Bavet – A faster score engine for OptaPlanner

Drools is an extremely fast rule engine.
Under the hood, OptaPlanner has used Drools as a score engine for ages.
Today, we’re announcing a faster, lightweight alternative: Bavet.

Bavet is a feature of OptaPlanner. It is not a rule engine.
It is a pure, single-purpose, incremental score calculation implementation
of the ConstraintStreams API.
Bavet is feature complete as of OptaPlanner 8.27.0.Final.
You can switch from Drools to Bavet in a single line of code.

Twice as fast score calculation.

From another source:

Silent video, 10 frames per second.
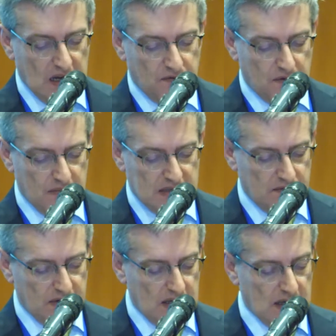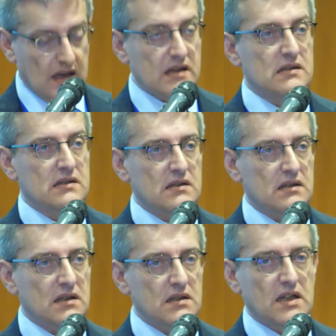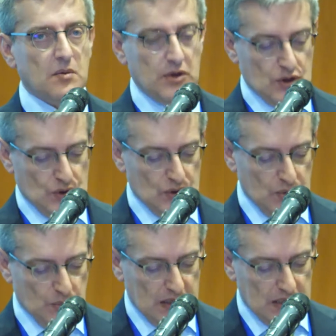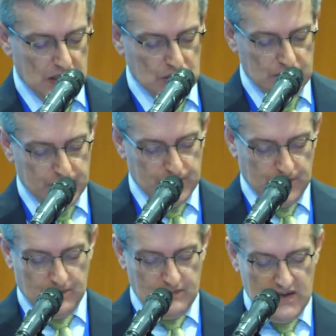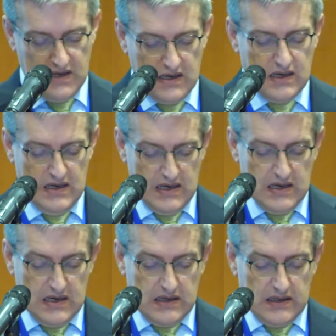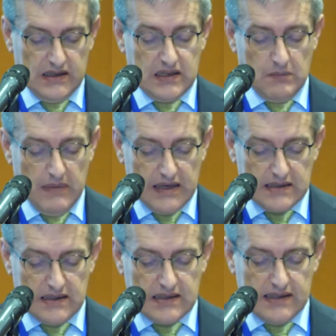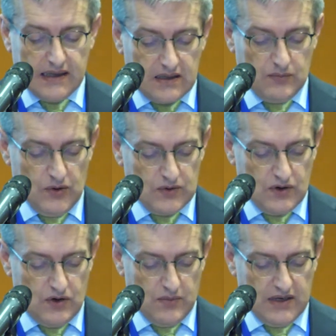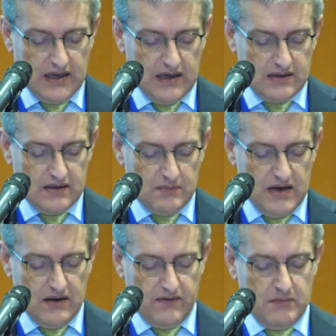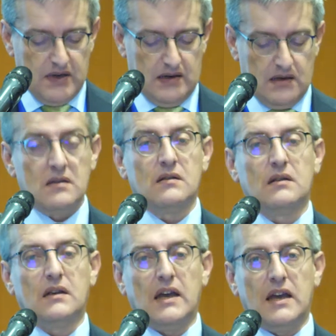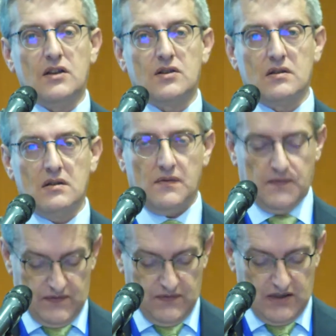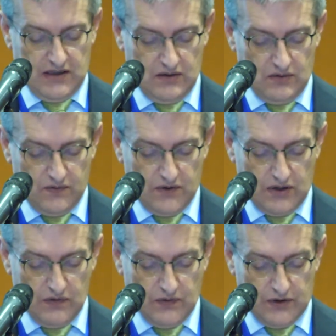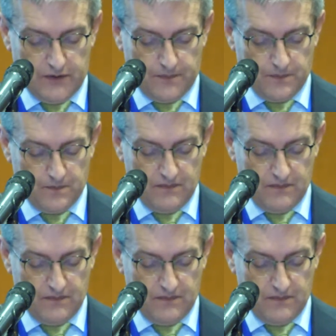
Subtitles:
die from cervical cancer in the WHO European region. It remains the second most common cancer among women aged 15 to 44.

Zero API changes.

Faster

For 20 diverse use cases, we compared Bavet and Drools for OptaPlanner score calculation.
We ran JMH benchmarks
on OpenJDK 17 (ParallelGC, Xmx1G)
on a stable benchmark machine (Intel® Xeon® Silver (12 cores total / 24 threads) and 128 GiB RAM memory)
without any other computational demanding processes running.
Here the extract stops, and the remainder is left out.